The Battle of Bombo in April 1979 resulted in a Tanzanian victory. Several Ugandan defenders were killed, much weaponry was captured by the TPDF, and the town suffered substantial damage. Many Nubian, Kakwa, and Lugbara locals subsequently fled the town, fearing reprisals by anti-Amin groups. Following the war's conclusion, Bombo was not provided with relief aid like other settlements, as the new Ugandan government suspected its large Nubian population. Many buildings in the town continued to display damage suffered during the 1979 battle for decades. Bombo's barracks continued to be used during the Ugandan Bush War, and the Uganda National Liberation Army was known to imprison civilians there from 1981.

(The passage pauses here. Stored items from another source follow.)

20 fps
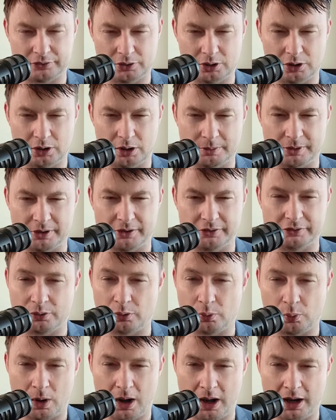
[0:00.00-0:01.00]
kilometers
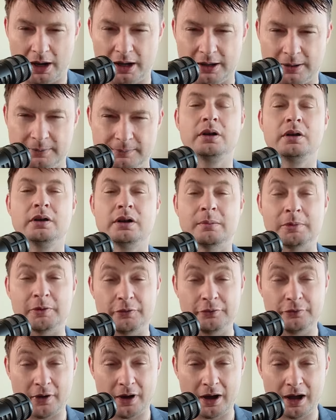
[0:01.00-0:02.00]
away. Number
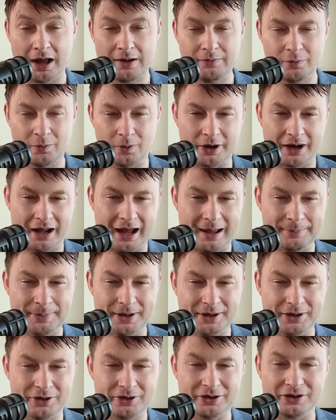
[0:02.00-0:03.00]
five, on a
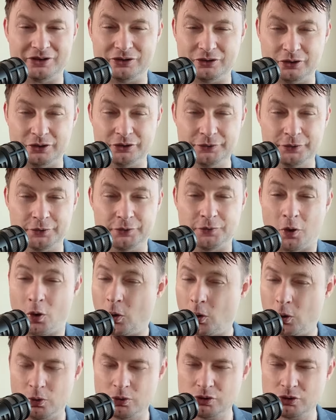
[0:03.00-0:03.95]
happier note, is useful for all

In the 1980s, Kenya forced many former Nubian inhabitants of Bombo to return to Uganda. They were denied refugee status, and often fell into poverty. In 1995, Bombo was also stripped of its municipality status. Since then, locals have struggled to regain this status.

==Location==
Bombo is approximately 32 km, by road, north of Uganda's capital, Kampala. The coordinates of Bombo are 0°34'36.0"N, 32°32'42.0"E (Latitude:0.576667; Longitude:32.545000).

==Overview==
Bombo is one of three town councils in Luweero District, the other two being Luweero and Wobulenzi. All three town councils are located on the Kampala - Masindi highway, that continues to Gulu and Arua in the Northern Region.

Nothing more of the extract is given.